What you have to do:
Please copy, exactly as written, the span from the first line below to the line that contains "[00:00:03.00 to 00:00:03.50]", including both, and skip the pictures.

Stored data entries
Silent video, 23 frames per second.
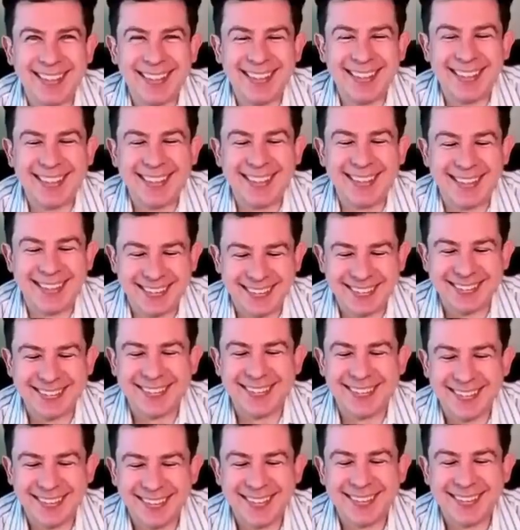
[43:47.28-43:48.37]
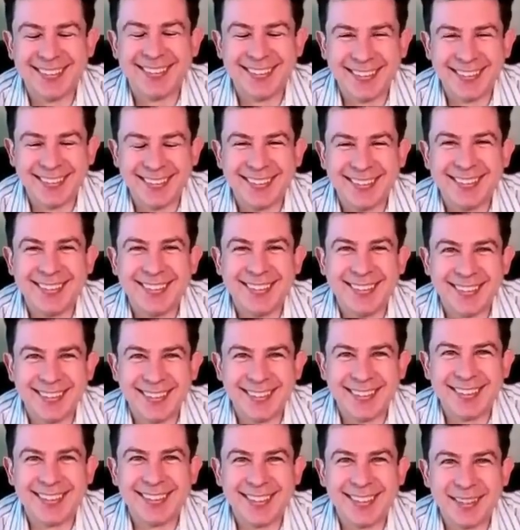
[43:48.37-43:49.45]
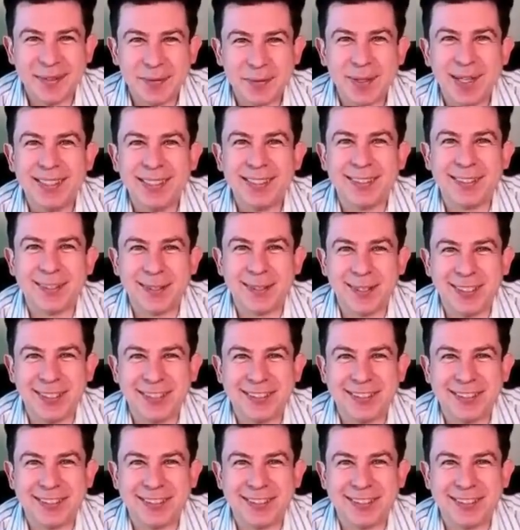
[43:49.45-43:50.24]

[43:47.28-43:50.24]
couldn't handle the stress. Life choice.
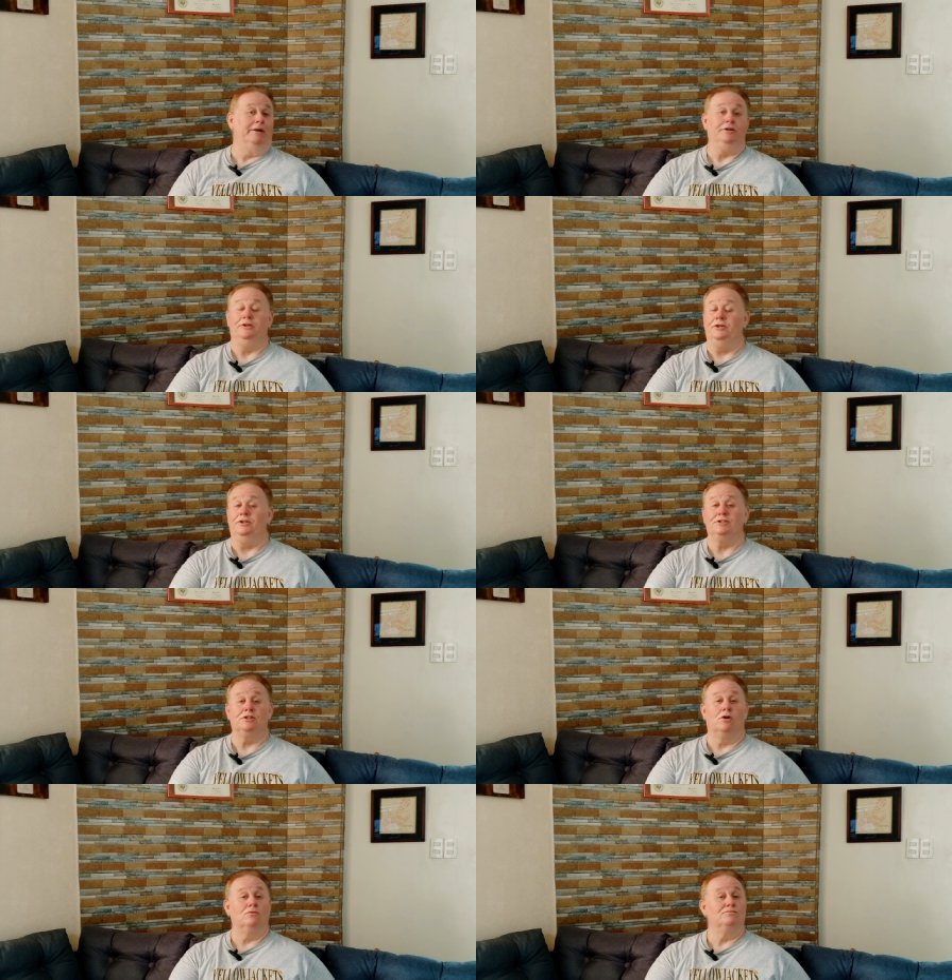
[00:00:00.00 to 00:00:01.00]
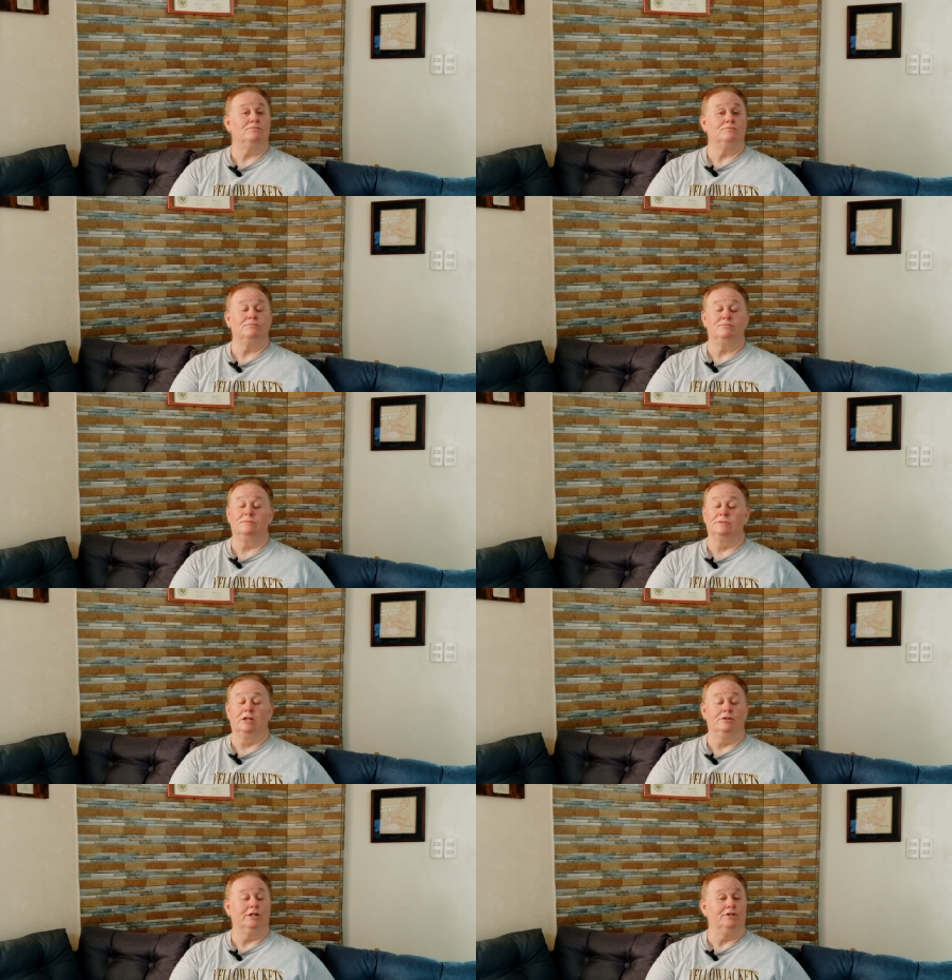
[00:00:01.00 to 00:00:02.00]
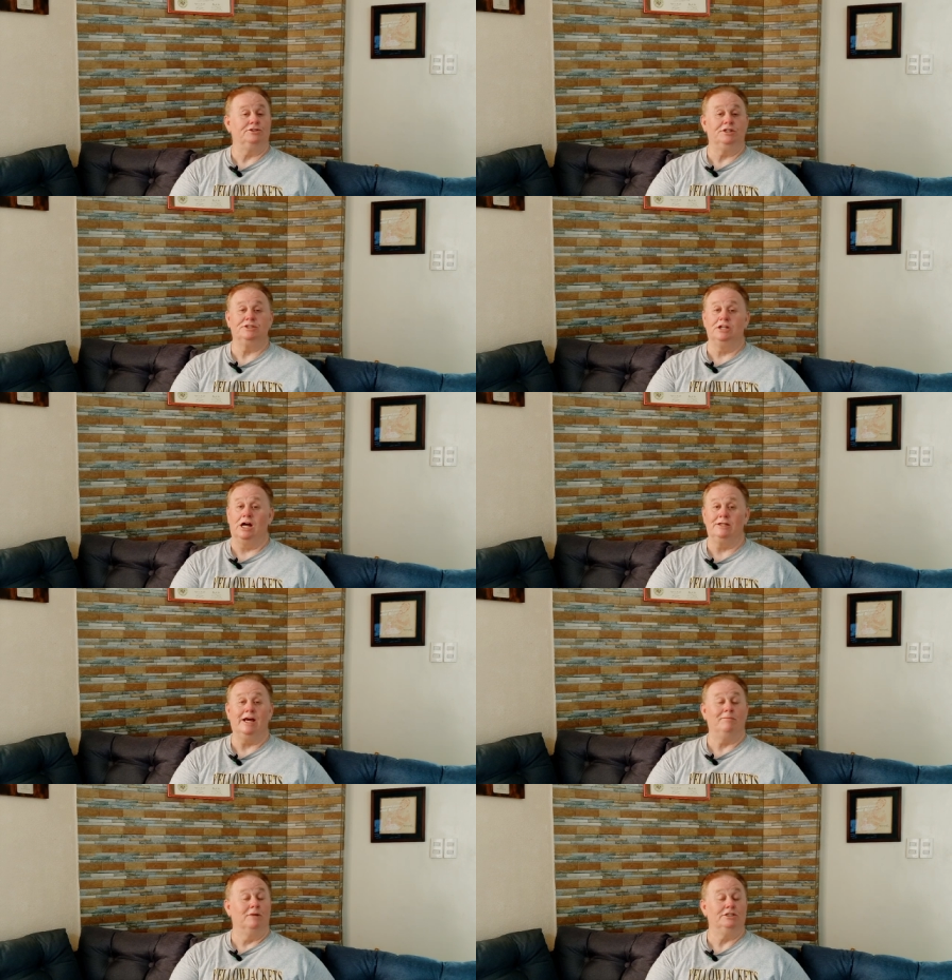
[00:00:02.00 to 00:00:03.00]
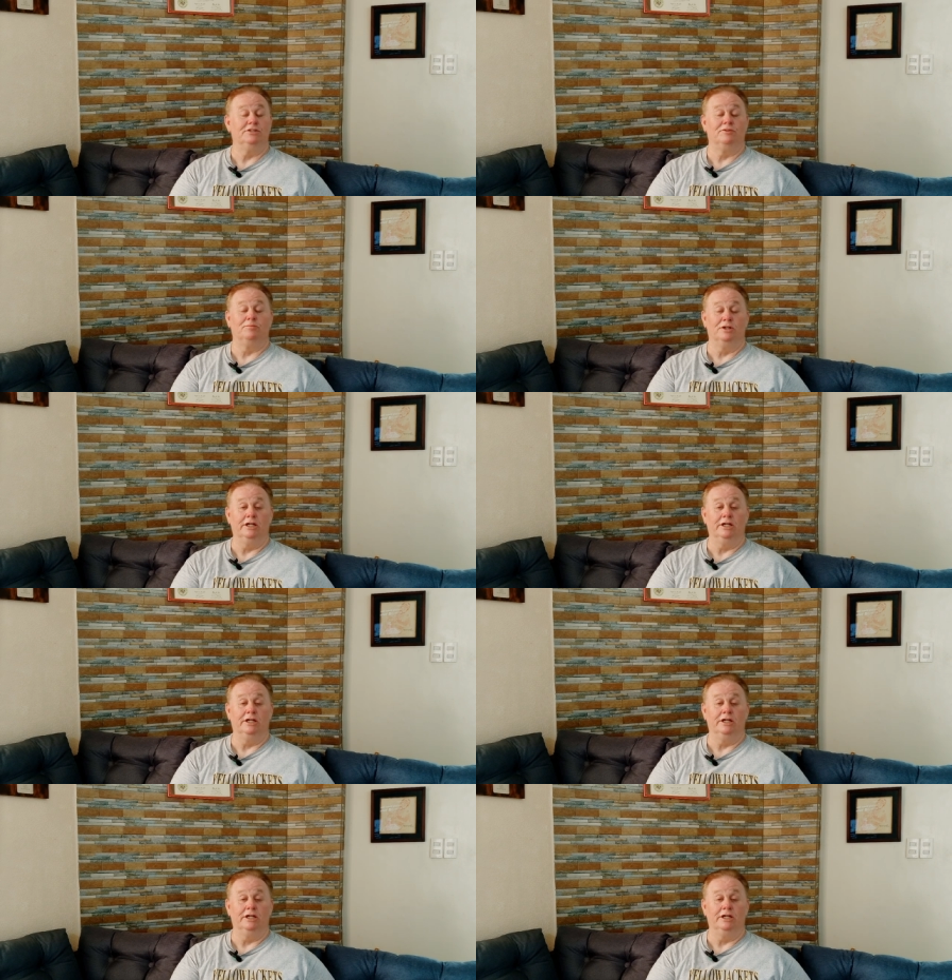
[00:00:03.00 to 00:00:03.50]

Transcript: And you just don't, there's just not that much of a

Solution to the exercise:
Silent video, 23 frames per second.
[43:47.28-43:48.37]
[43:48.37-43:49.45]
[43:49.45-43:50.24]

[43:47.28-43:50.24]
couldn't handle the stress. Life choice.
[00:00:00.00 to 00:00:01.00]
[00:00:01.00 to 00:00:02.00]
[00:00:02.00 to 00:00:03.00]
[00:00:03.00 to 00:00:03.50]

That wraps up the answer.